Exercise requirements: Copy out every line in the entries below that includes "with".

::: Material for this task

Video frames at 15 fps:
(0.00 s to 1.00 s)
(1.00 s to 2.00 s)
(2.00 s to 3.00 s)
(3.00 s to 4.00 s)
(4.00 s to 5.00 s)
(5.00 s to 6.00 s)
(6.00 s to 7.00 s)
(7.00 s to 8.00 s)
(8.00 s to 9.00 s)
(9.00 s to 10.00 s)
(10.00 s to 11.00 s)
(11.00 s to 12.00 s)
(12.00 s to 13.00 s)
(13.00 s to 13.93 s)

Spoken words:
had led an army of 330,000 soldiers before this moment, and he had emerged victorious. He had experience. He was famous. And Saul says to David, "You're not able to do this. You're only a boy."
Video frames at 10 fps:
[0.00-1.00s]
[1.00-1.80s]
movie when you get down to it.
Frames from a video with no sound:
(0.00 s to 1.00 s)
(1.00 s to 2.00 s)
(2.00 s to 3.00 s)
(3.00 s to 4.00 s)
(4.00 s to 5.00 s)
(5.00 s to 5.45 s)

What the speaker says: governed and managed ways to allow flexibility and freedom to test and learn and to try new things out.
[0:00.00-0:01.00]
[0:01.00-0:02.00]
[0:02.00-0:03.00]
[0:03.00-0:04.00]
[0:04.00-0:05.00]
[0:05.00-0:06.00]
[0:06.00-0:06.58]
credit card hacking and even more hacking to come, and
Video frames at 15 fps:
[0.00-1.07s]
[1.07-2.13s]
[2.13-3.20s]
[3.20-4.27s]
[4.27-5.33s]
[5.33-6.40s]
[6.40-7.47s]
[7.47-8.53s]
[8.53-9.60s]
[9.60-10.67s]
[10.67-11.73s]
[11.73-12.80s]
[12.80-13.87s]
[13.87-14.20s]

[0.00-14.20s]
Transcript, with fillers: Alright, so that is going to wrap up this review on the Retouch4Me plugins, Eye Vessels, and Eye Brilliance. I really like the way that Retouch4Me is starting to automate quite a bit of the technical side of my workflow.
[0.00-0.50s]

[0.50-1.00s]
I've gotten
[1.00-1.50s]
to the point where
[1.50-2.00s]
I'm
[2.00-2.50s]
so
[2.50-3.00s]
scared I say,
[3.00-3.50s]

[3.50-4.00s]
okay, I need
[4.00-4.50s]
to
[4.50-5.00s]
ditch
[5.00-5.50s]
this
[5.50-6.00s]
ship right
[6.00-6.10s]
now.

::::::

Answer space:
Frames from a video with no sound:
Transcript, with fillers: Alright, so that is going to wrap up this review on the Retouch4Me plugins, Eye Vessels, and Eye Brilliance. I really like the way that Retouch4Me is starting to automate quite a bit of the technical side of my workflow.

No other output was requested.